======== Data to use ========

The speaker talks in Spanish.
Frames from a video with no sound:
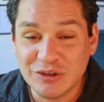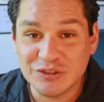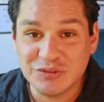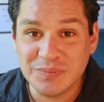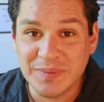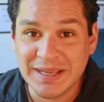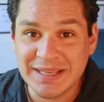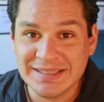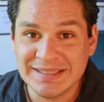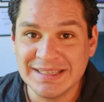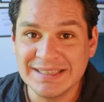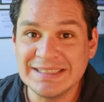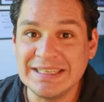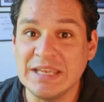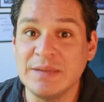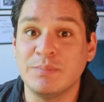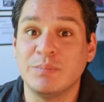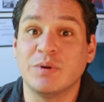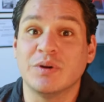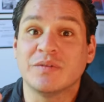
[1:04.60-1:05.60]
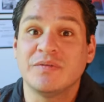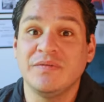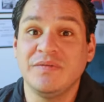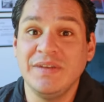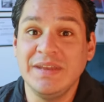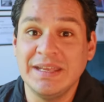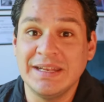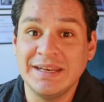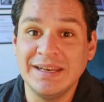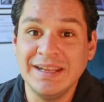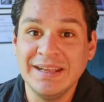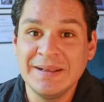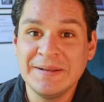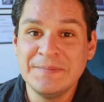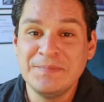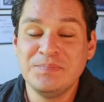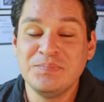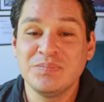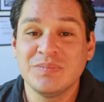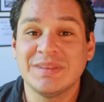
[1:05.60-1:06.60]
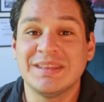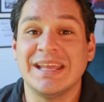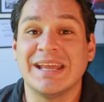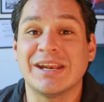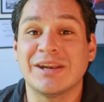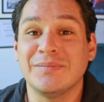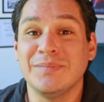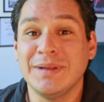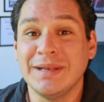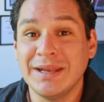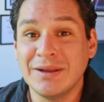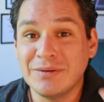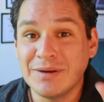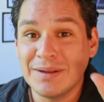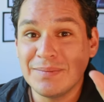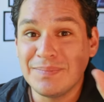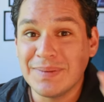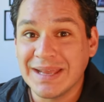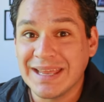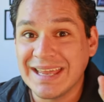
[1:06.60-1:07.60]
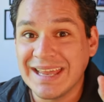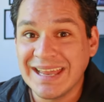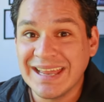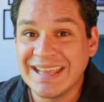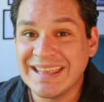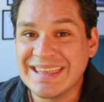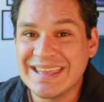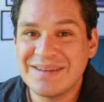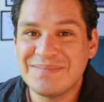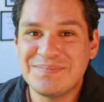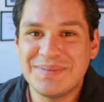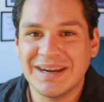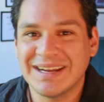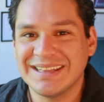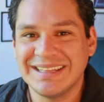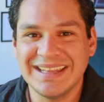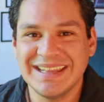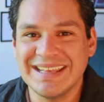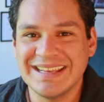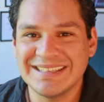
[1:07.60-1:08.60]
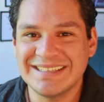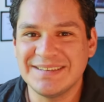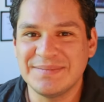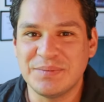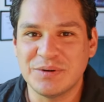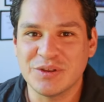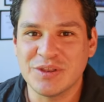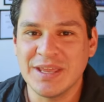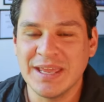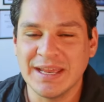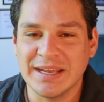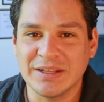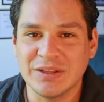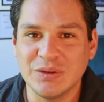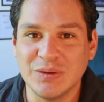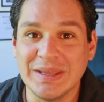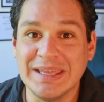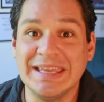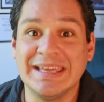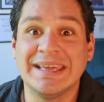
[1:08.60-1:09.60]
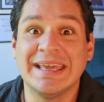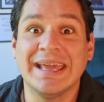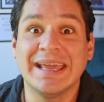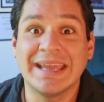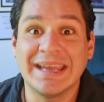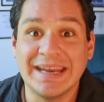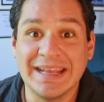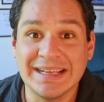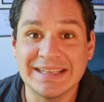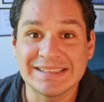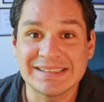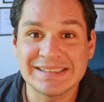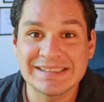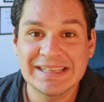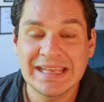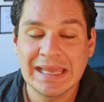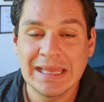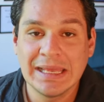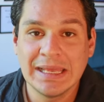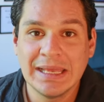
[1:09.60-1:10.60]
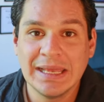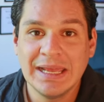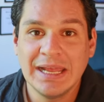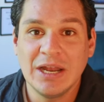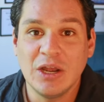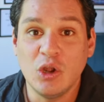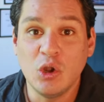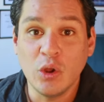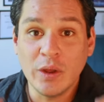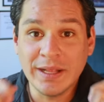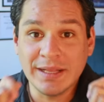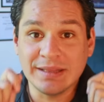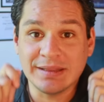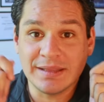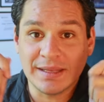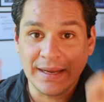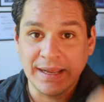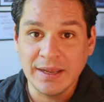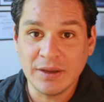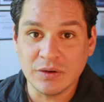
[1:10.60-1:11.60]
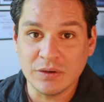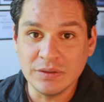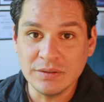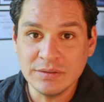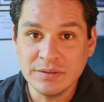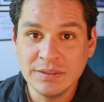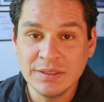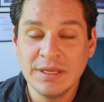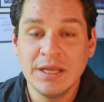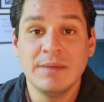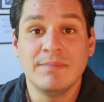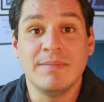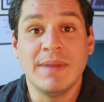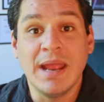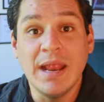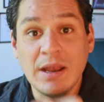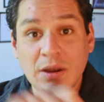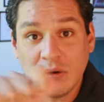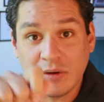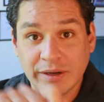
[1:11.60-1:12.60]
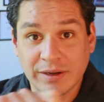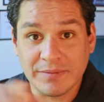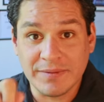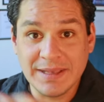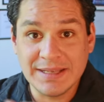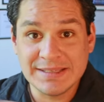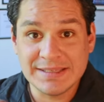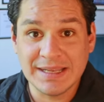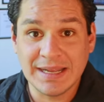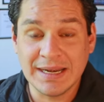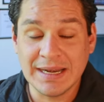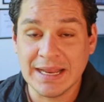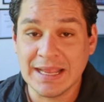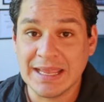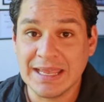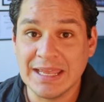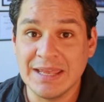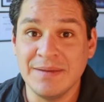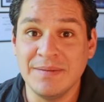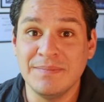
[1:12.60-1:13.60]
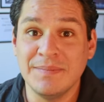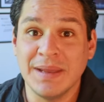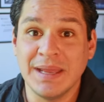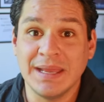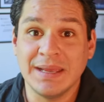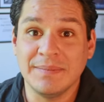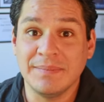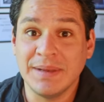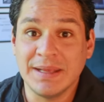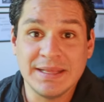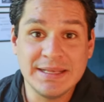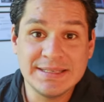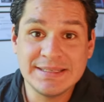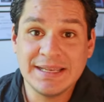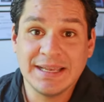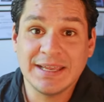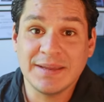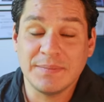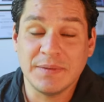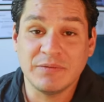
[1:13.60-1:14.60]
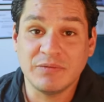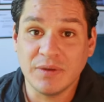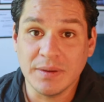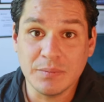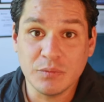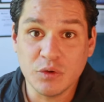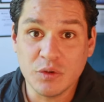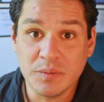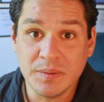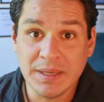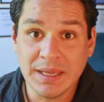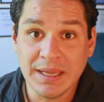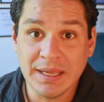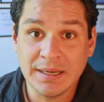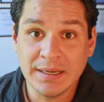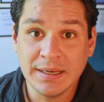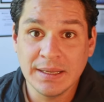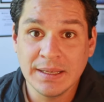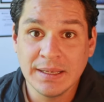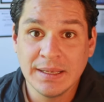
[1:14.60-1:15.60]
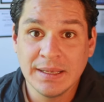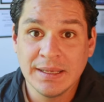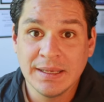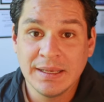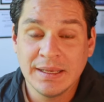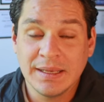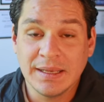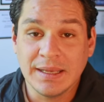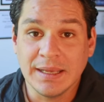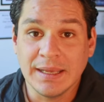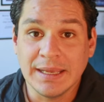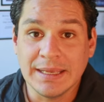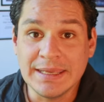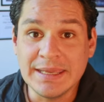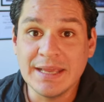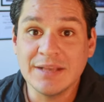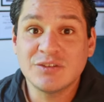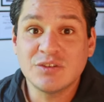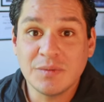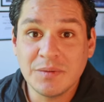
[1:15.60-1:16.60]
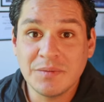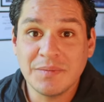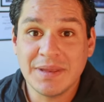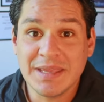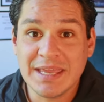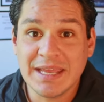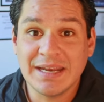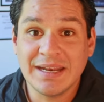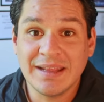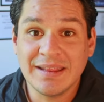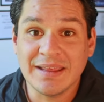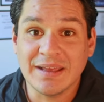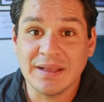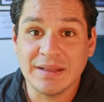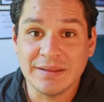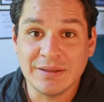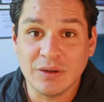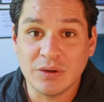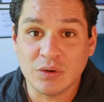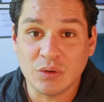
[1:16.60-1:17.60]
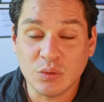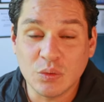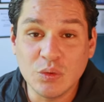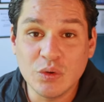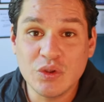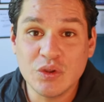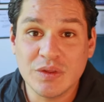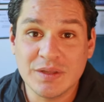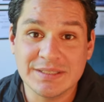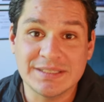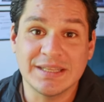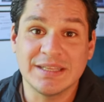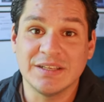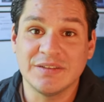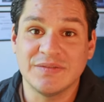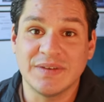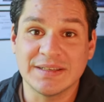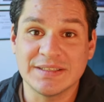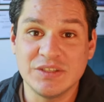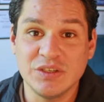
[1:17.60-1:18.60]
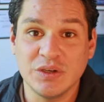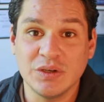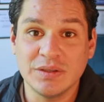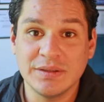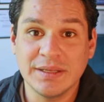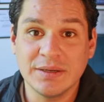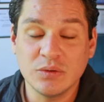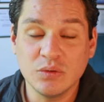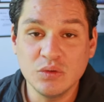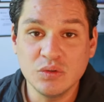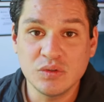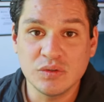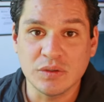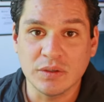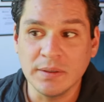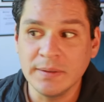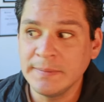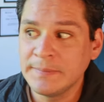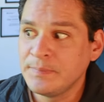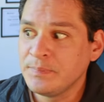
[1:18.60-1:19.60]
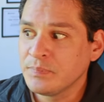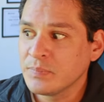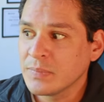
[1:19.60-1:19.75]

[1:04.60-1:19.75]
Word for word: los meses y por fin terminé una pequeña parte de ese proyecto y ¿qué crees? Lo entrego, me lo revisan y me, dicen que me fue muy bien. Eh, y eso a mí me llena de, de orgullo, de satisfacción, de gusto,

========

_Task goal_
Can you repeat every record above exactly, apart from the pictures?

_Your response_
The speaker talks in Spanish.
Frames from a video with no sound:
[1:04.60-1:05.60]
[1:05.60-1:06.60]
[1:06.60-1:07.60]
[1:07.60-1:08.60]
[1:08.60-1:09.60]
[1:09.60-1:10.60]
[1:10.60-1:11.60]
[1:11.60-1:12.60]
[1:12.60-1:13.60]
[1:13.60-1:14.60]
[1:14.60-1:15.60]
[1:15.60-1:16.60]
[1:16.60-1:17.60]
[1:17.60-1:18.60]
[1:18.60-1:19.60]
[1:19.60-1:19.75]

[1:04.60-1:19.75]
Word for word: los meses y por fin terminé una pequeña parte de ese proyecto y ¿qué crees? Lo entrego, me lo revisan y me, dicen que me fue muy bien. Eh, y eso a mí me llena de, de orgullo, de satisfacción, de gusto,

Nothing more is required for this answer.